(Collected data entries)
★ ★ ★
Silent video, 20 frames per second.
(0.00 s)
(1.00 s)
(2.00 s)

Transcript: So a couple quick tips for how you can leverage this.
★ ★ ★
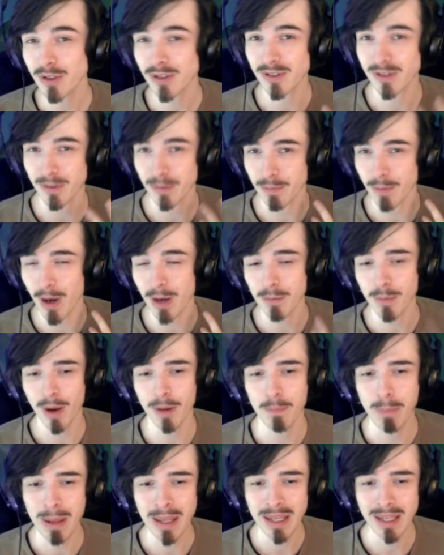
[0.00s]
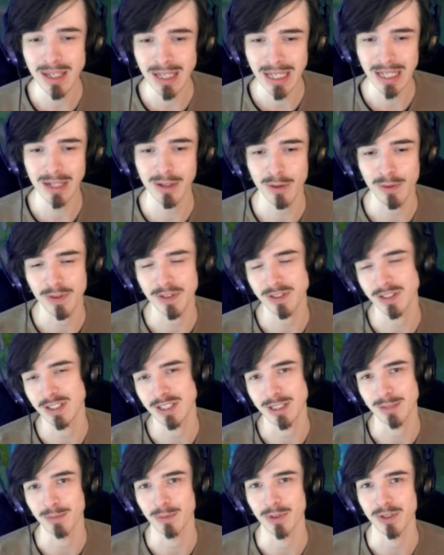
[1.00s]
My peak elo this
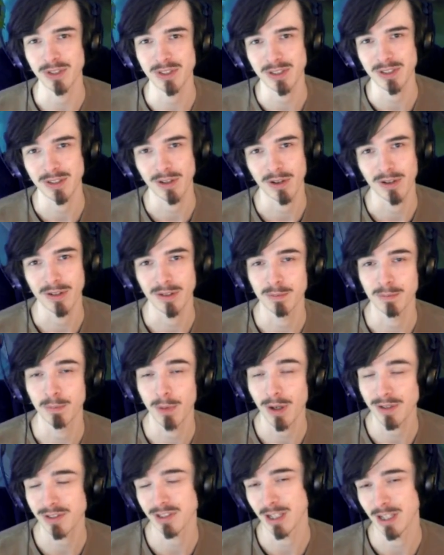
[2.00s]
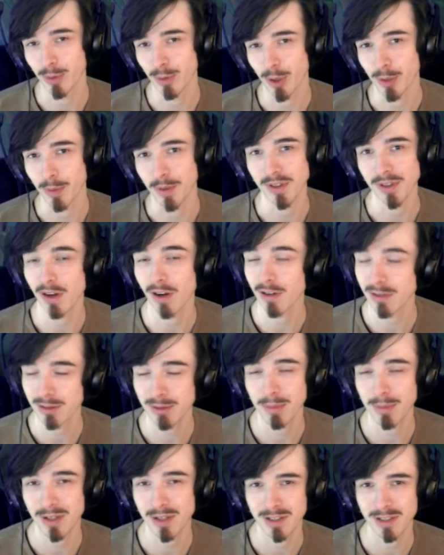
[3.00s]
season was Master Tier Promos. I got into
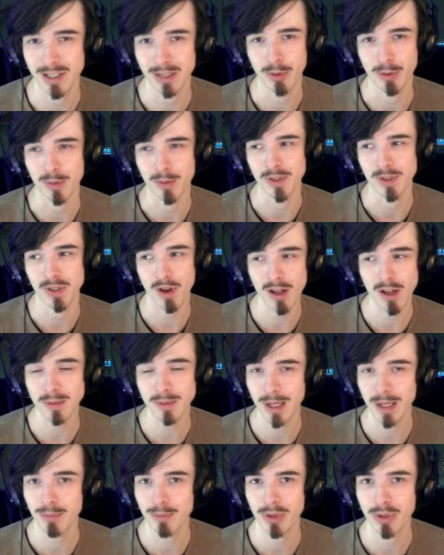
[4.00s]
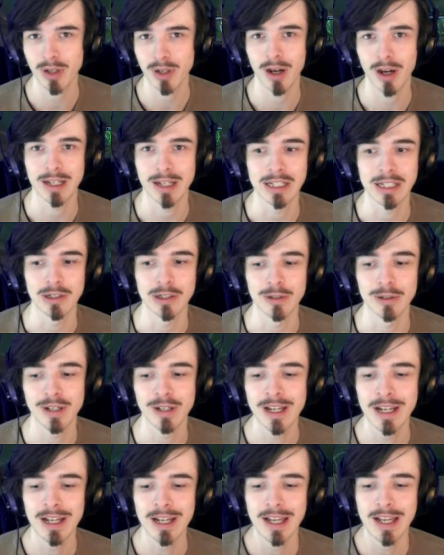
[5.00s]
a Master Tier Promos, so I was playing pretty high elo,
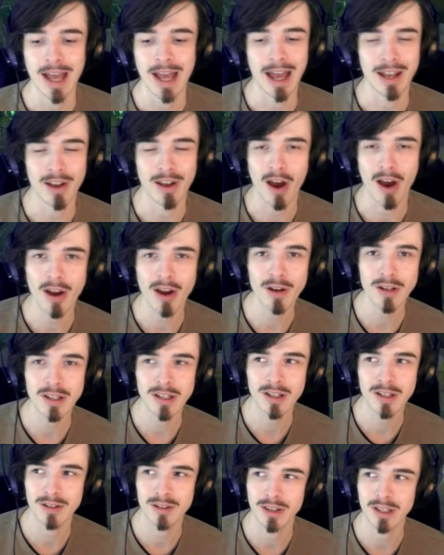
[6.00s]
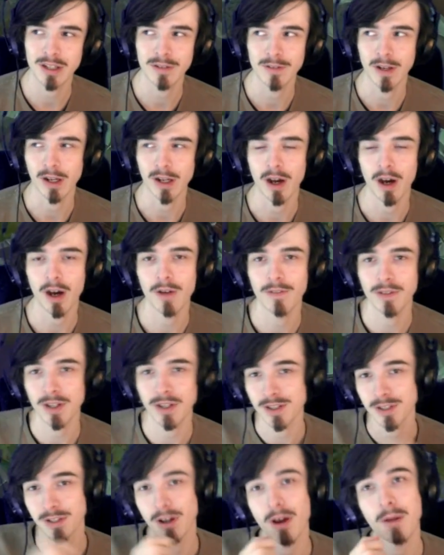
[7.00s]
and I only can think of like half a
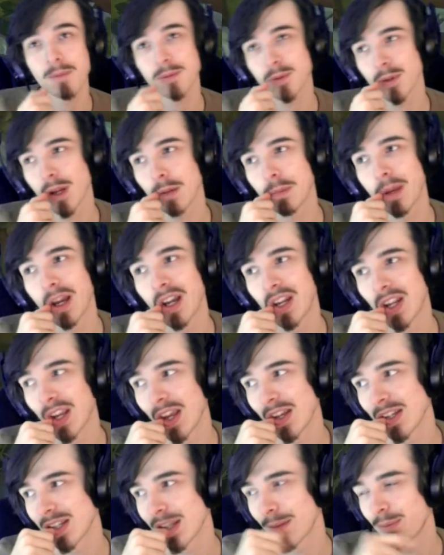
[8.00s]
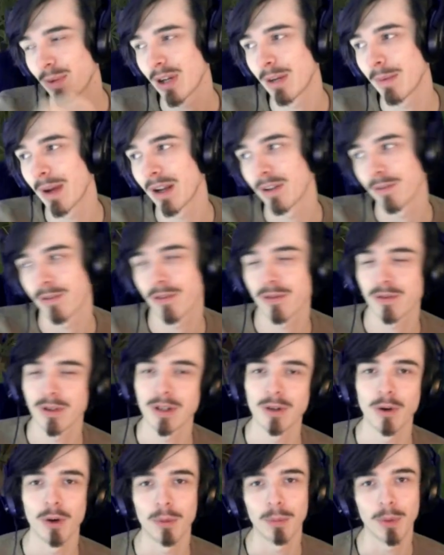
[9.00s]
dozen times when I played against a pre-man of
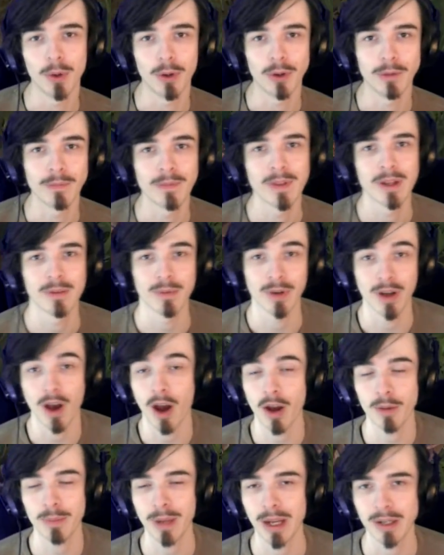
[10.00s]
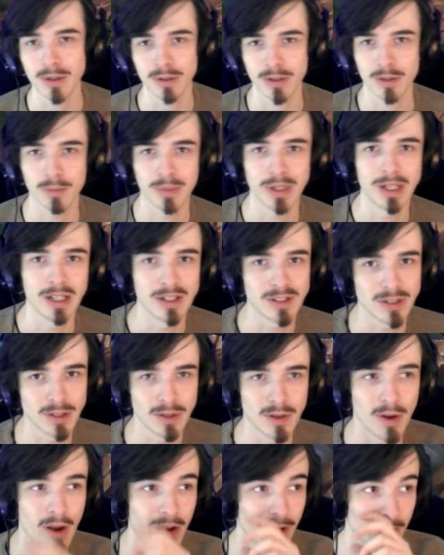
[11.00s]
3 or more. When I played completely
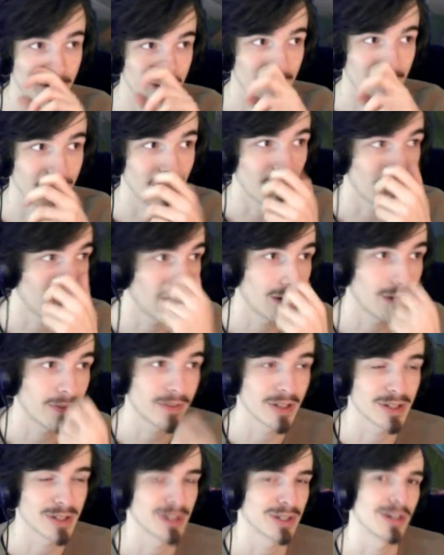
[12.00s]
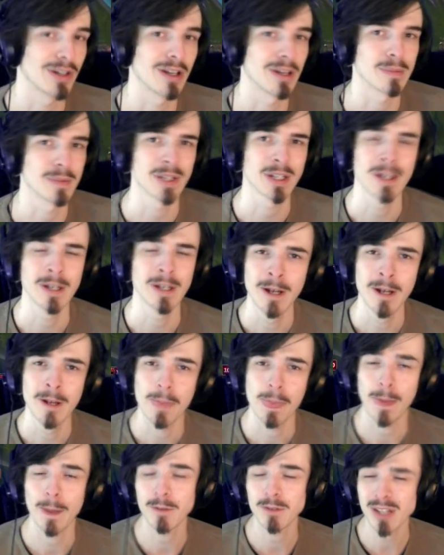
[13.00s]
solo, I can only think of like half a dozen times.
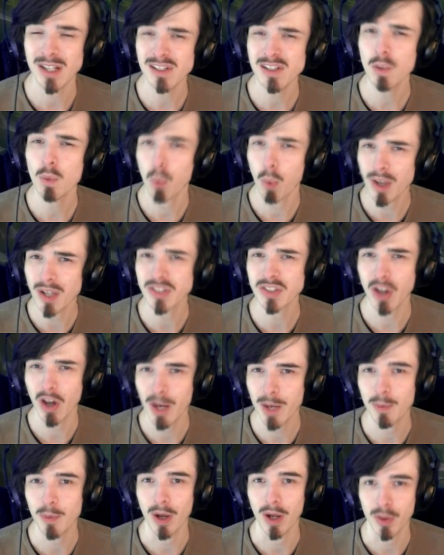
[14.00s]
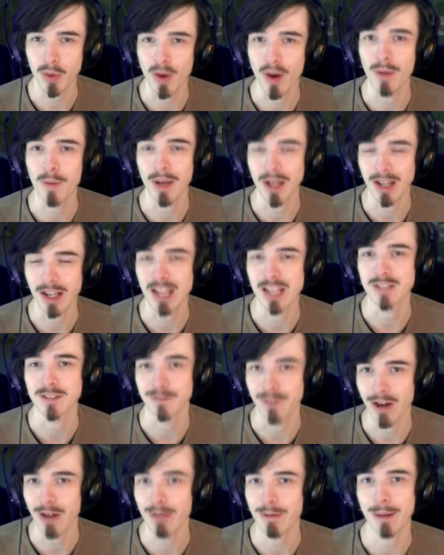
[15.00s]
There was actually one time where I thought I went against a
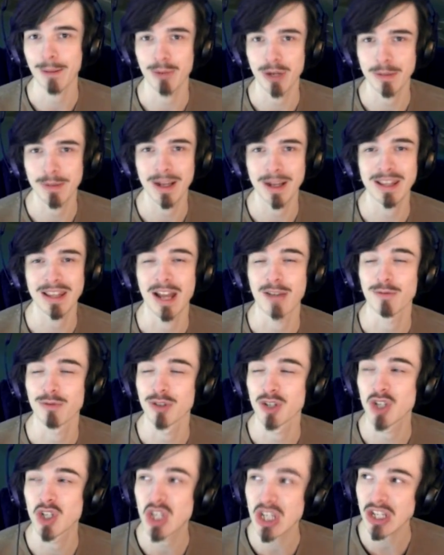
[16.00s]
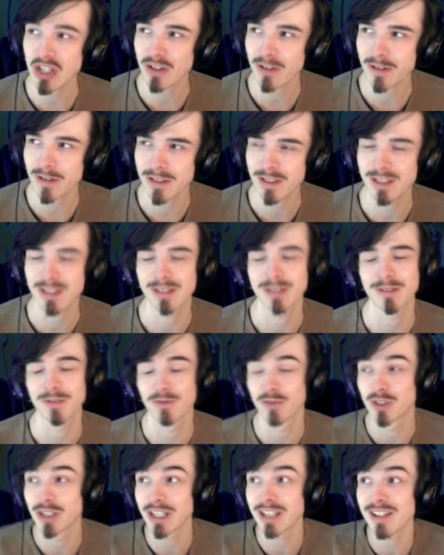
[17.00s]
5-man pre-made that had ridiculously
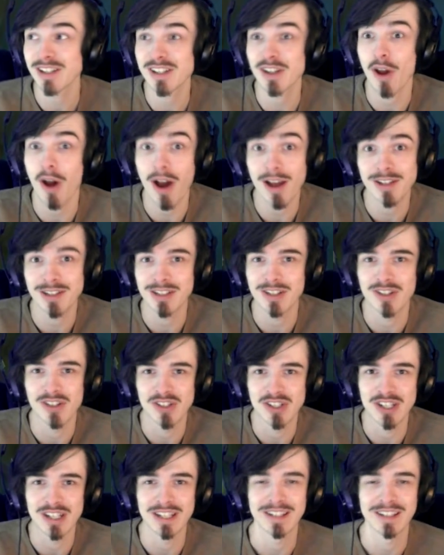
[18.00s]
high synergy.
★ ★ ★
> [ACTIVITY]: Leave out every line above except those from the line with "Silent video, 20 frames per second." up to and including the line with "Transcript: So a", and copy those exactly.

> [RESPONSE FOR THIS EXERCISE]:
Silent video, 20 frames per second.
(0.00 s)
(1.00 s)
(2.00 s)

Transcript: So a couple quick tips for how you can leverage this.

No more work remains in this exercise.